### Excerpted records
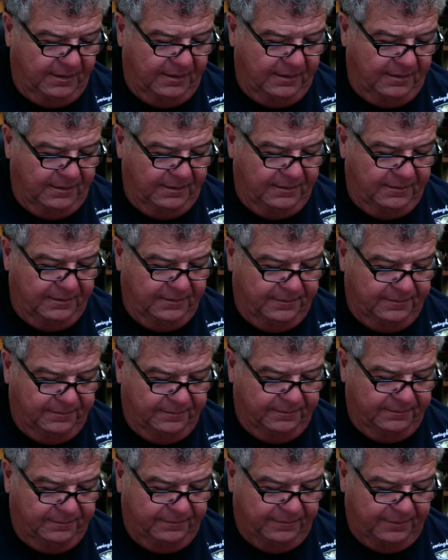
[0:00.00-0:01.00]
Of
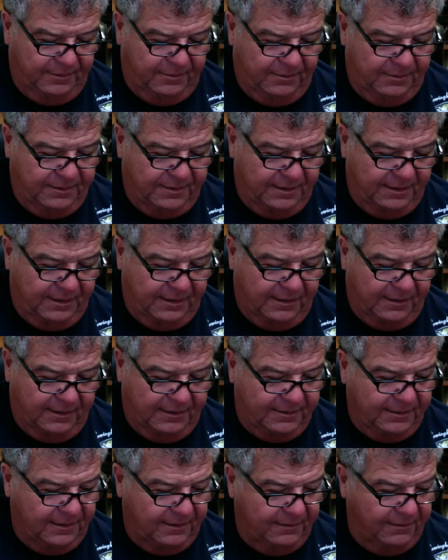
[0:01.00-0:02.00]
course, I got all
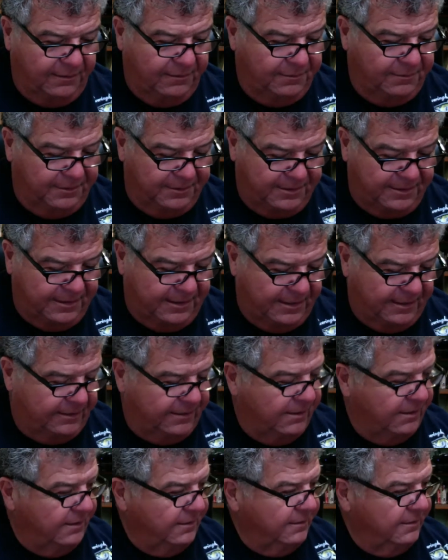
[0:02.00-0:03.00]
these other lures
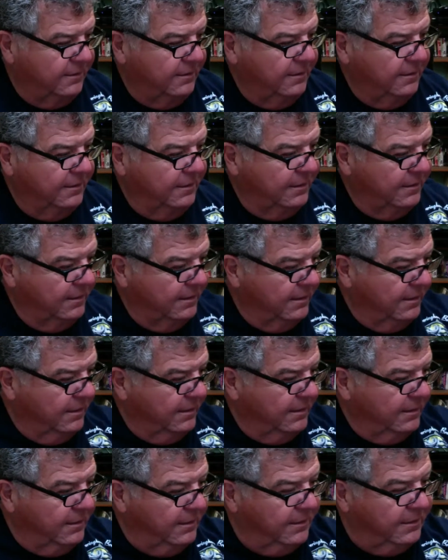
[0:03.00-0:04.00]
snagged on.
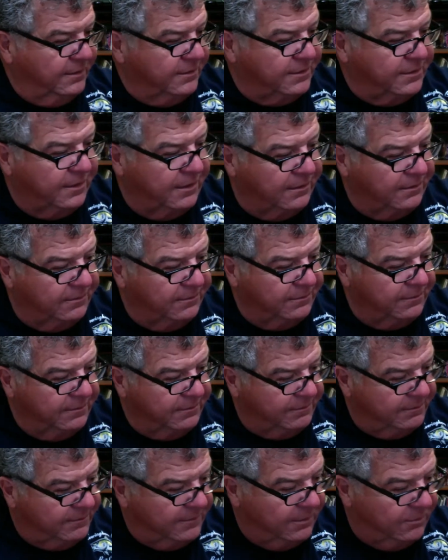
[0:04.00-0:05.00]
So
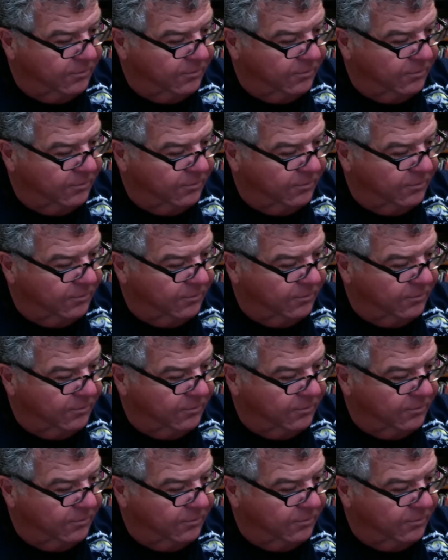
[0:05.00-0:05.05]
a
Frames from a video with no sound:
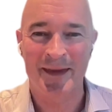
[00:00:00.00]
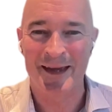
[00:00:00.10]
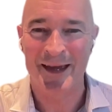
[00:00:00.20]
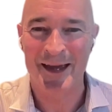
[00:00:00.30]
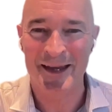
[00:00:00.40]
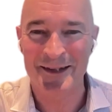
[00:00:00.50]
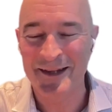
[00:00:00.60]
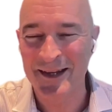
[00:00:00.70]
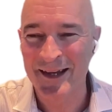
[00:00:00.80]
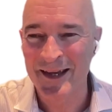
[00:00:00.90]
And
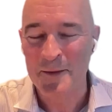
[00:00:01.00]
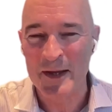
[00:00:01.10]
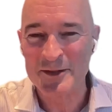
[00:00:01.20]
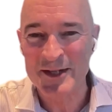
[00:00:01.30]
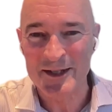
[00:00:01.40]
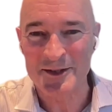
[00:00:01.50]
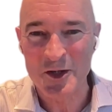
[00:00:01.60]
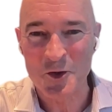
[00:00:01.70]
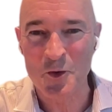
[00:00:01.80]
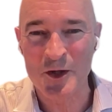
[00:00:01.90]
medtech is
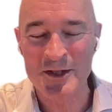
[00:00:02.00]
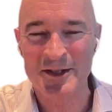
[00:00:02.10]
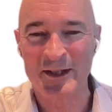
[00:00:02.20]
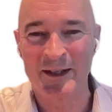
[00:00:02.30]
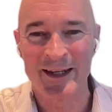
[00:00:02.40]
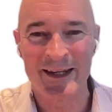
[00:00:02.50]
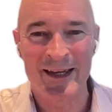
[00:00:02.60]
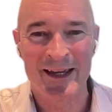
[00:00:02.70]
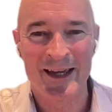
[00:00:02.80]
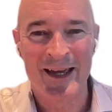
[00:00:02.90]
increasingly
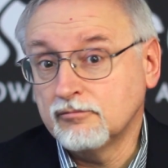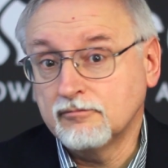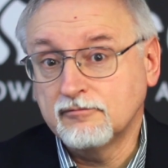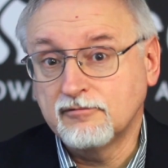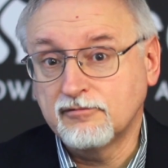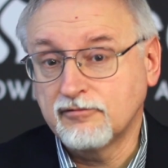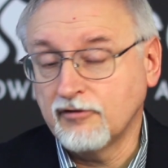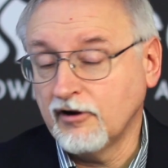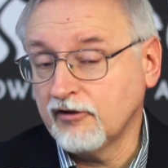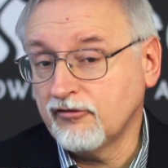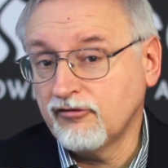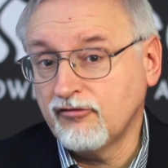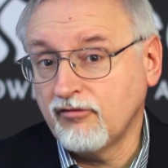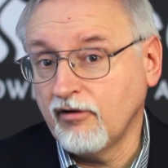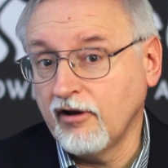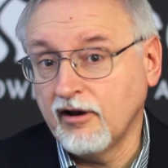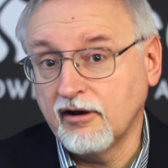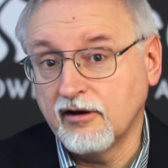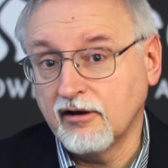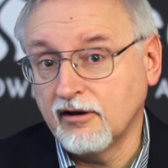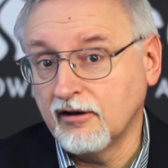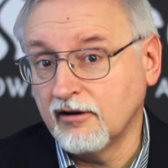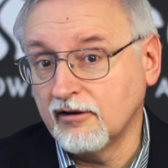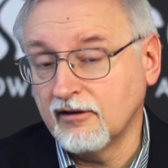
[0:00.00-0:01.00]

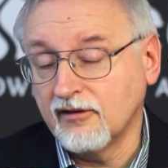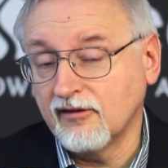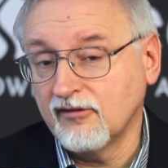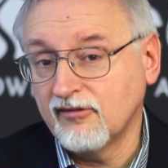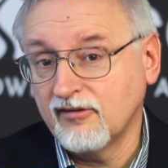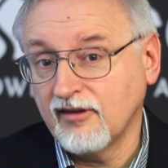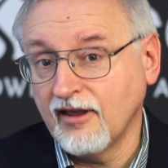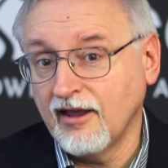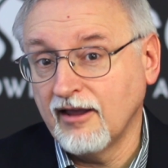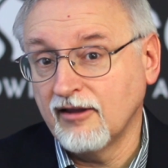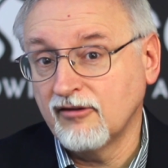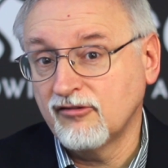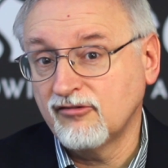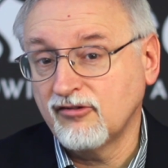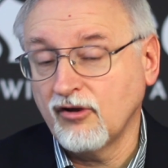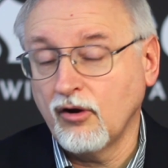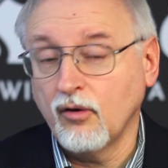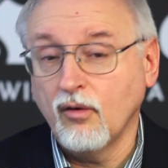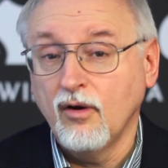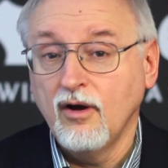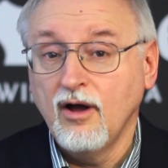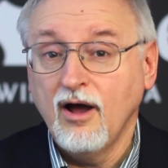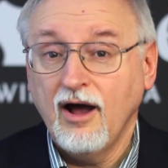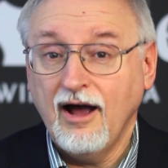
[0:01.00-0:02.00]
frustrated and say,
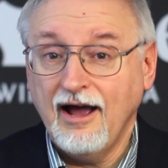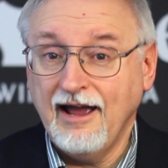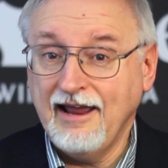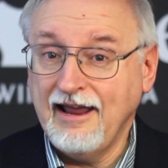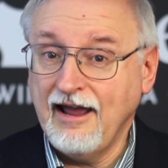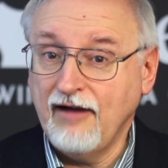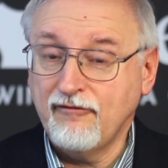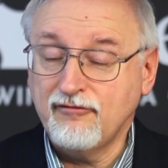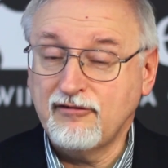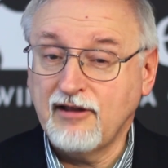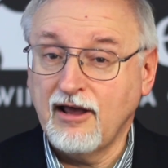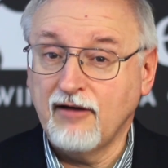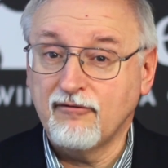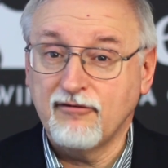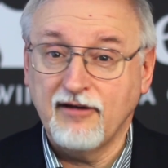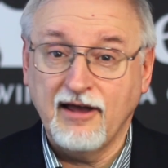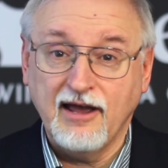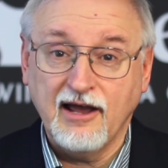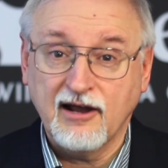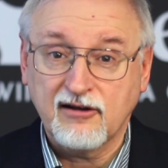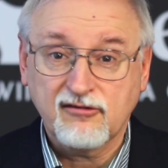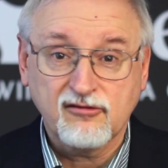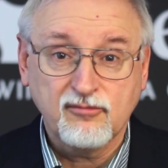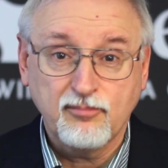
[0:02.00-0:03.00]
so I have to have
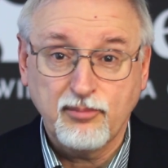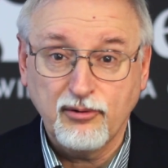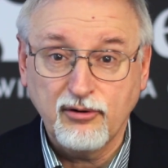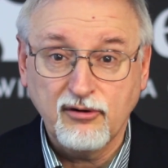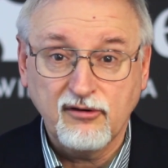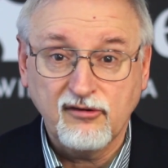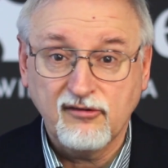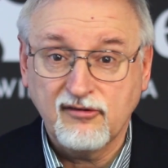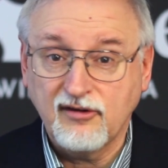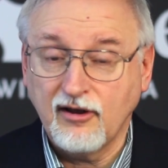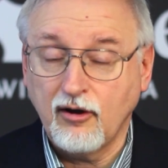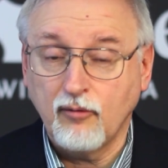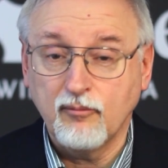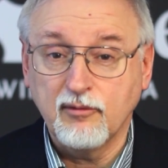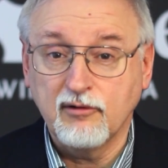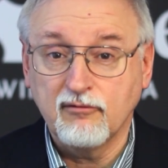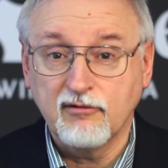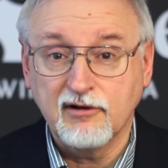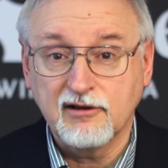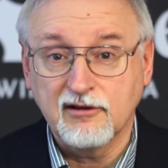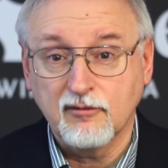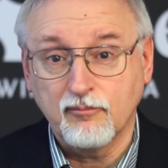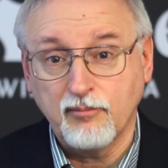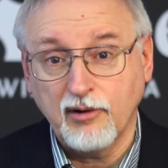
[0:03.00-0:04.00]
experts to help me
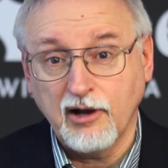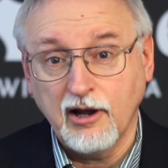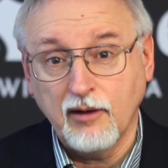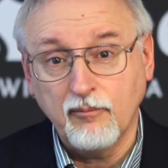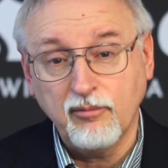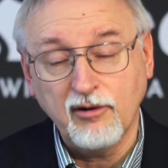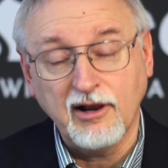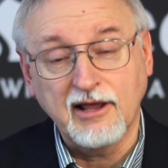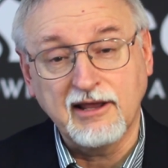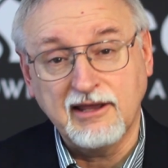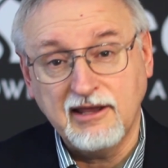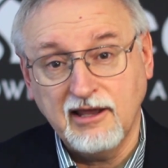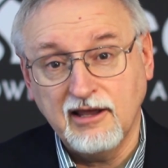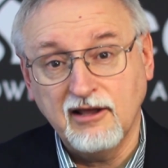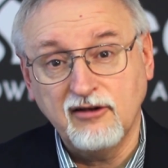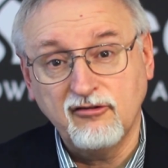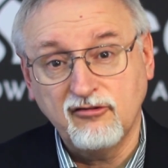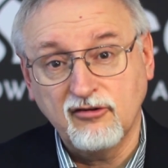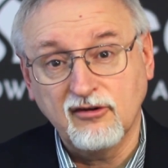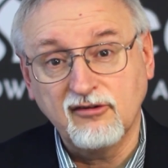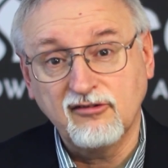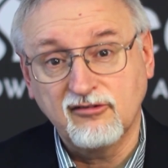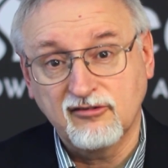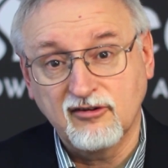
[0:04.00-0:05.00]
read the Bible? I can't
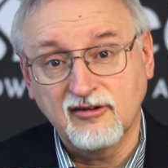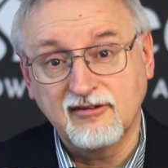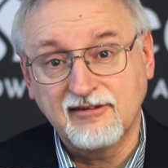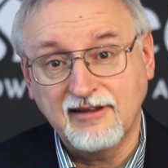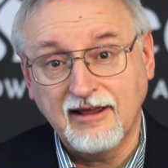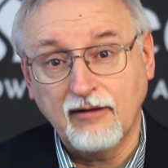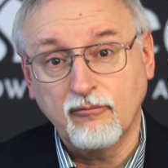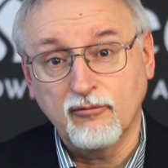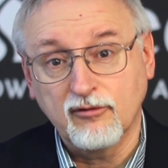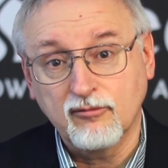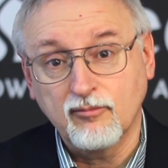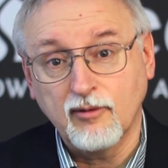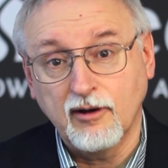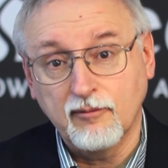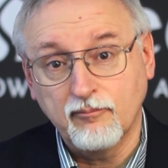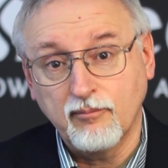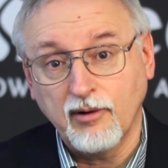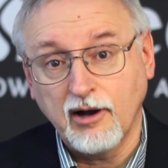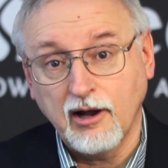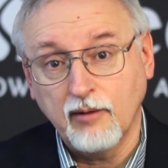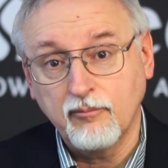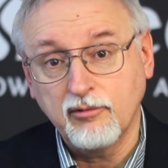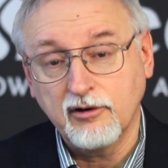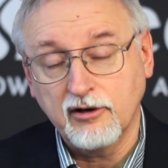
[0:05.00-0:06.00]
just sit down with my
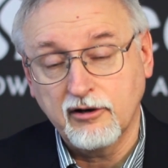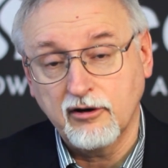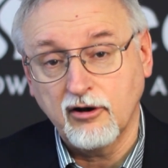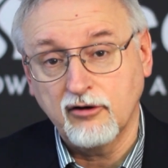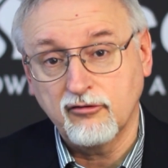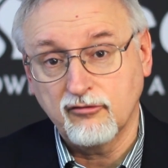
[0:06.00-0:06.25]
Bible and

### About this task
Your copy should match the entries above exactly and contain no pictures.

### Solution to this problem
[0:00.00-0:01.00]
Of
[0:01.00-0:02.00]
course, I got all
[0:02.00-0:03.00]
these other lures
[0:03.00-0:04.00]
snagged on.
[0:04.00-0:05.00]
So
[0:05.00-0:05.05]
a
Frames from a video with no sound:
[00:00:00.00]
[00:00:00.10]
[00:00:00.20]
[00:00:00.30]
[00:00:00.40]
[00:00:00.50]
[00:00:00.60]
[00:00:00.70]
[00:00:00.80]
[00:00:00.90]
And
[00:00:01.00]
[00:00:01.10]
[00:00:01.20]
[00:00:01.30]
[00:00:01.40]
[00:00:01.50]
[00:00:01.60]
[00:00:01.70]
[00:00:01.80]
[00:00:01.90]
medtech is
[00:00:02.00]
[00:00:02.10]
[00:00:02.20]
[00:00:02.30]
[00:00:02.40]
[00:00:02.50]
[00:00:02.60]
[00:00:02.70]
[00:00:02.80]
[00:00:02.90]
increasingly
[0:00.00-0:01.00]

[0:01.00-0:02.00]
frustrated and say,
[0:02.00-0:03.00]
so I have to have
[0:03.00-0:04.00]
experts to help me
[0:04.00-0:05.00]
read the Bible? I can't
[0:05.00-0:06.00]
just sit down with my
[0:06.00-0:06.25]
Bible and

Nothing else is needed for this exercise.